## EXERCISE
Print every record exactly as it appears. Leave the pictures out.
· · · · · · ·
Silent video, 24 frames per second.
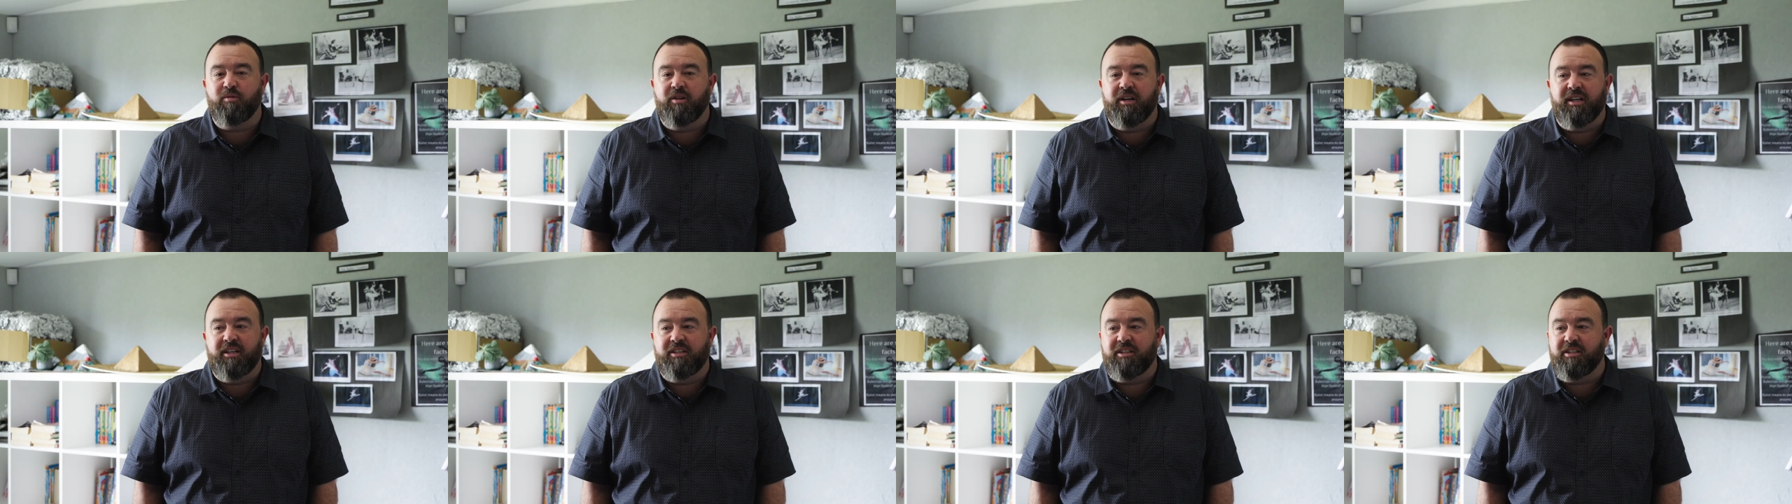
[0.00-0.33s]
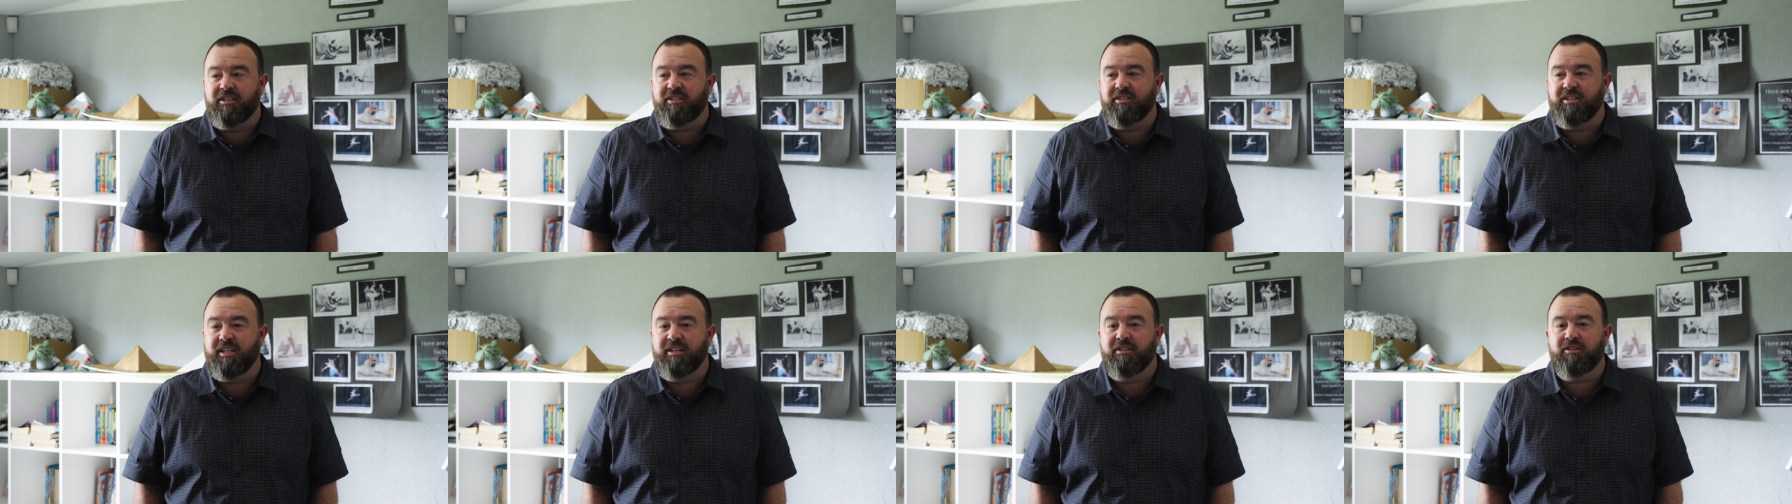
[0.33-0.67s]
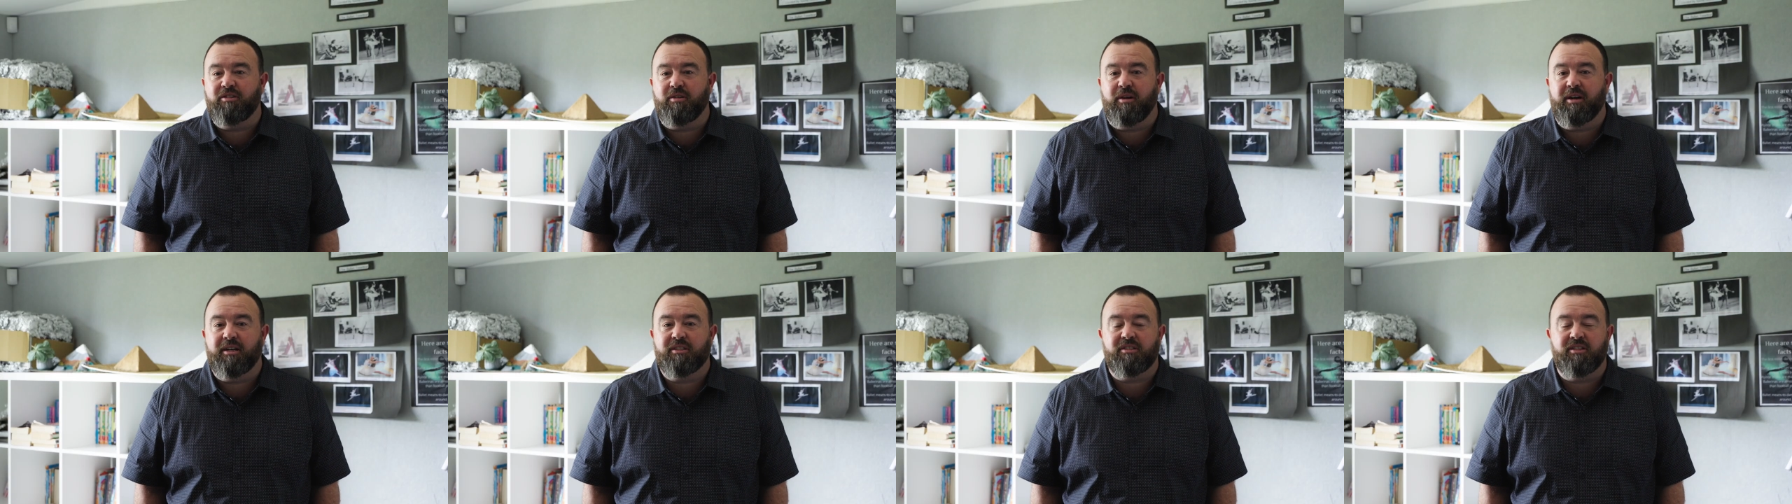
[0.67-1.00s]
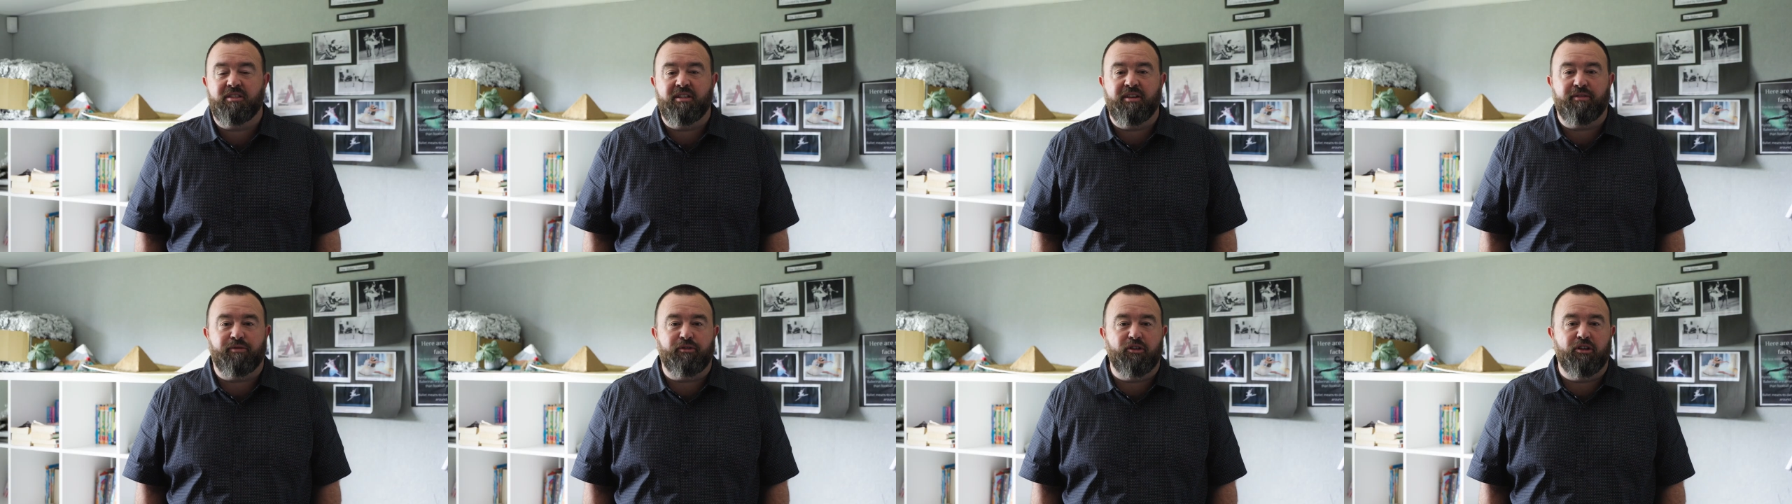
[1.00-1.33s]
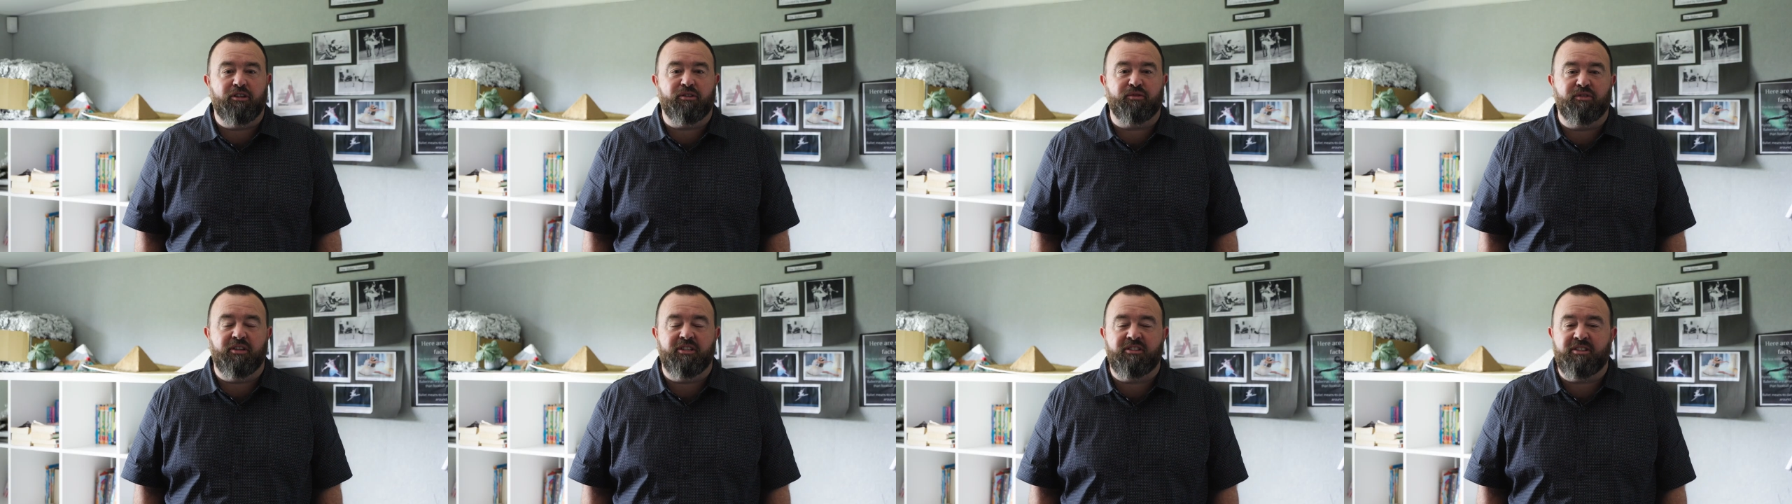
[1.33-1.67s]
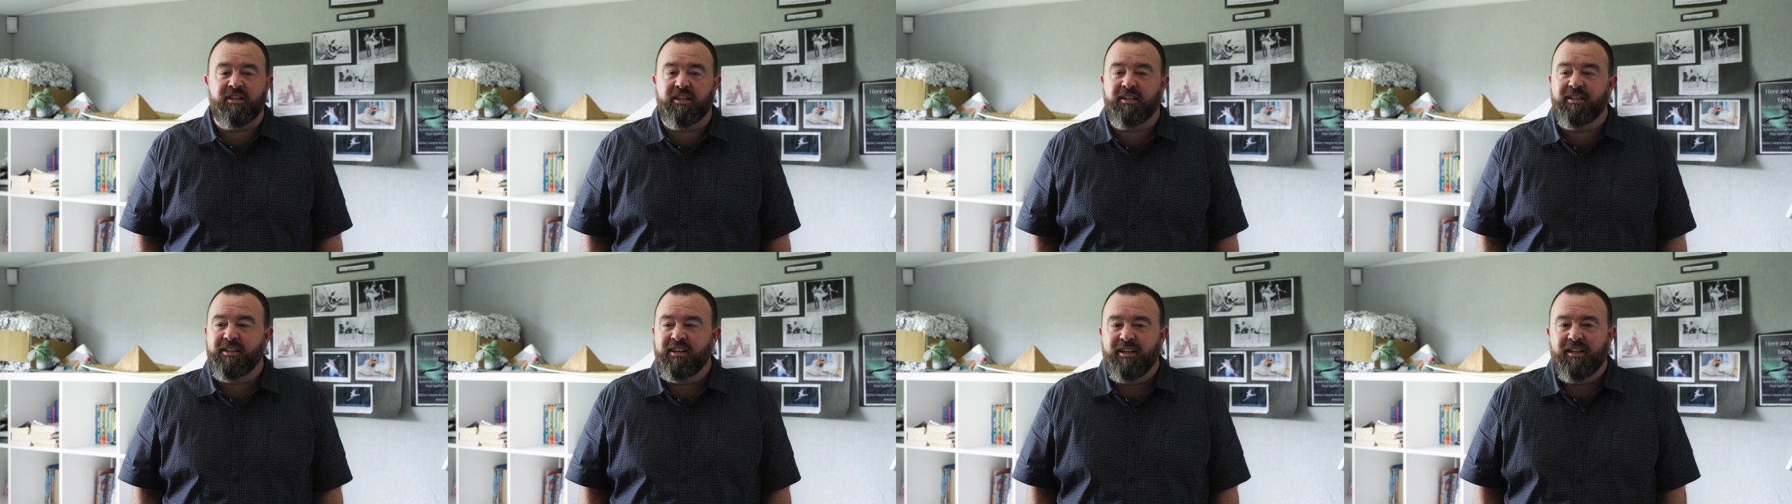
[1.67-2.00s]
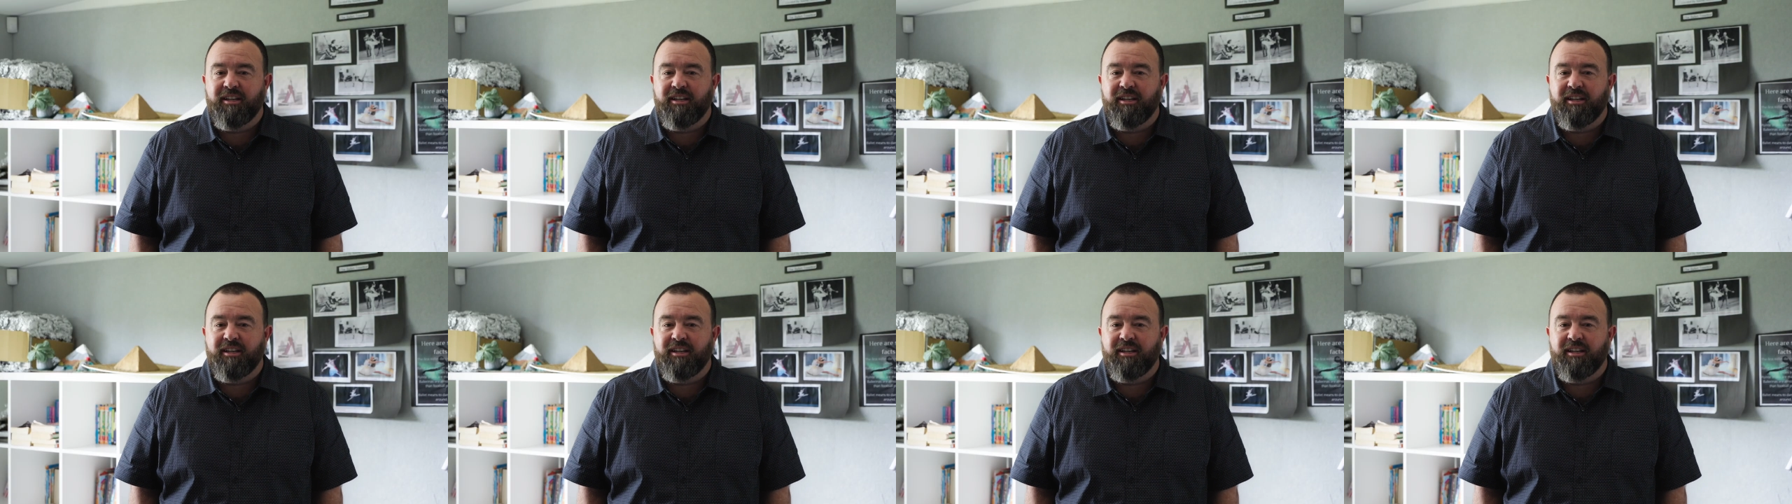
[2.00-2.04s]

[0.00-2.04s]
when he just said to us in the first visit,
· · · · · · ·
## PROBLEM SOLUTION
Silent video, 24 frames per second.
[0.00-0.33s]
[0.33-0.67s]
[0.67-1.00s]
[1.00-1.33s]
[1.33-1.67s]
[1.67-2.00s]
[2.00-2.04s]

[0.00-2.04s]
when he just said to us in the first visit,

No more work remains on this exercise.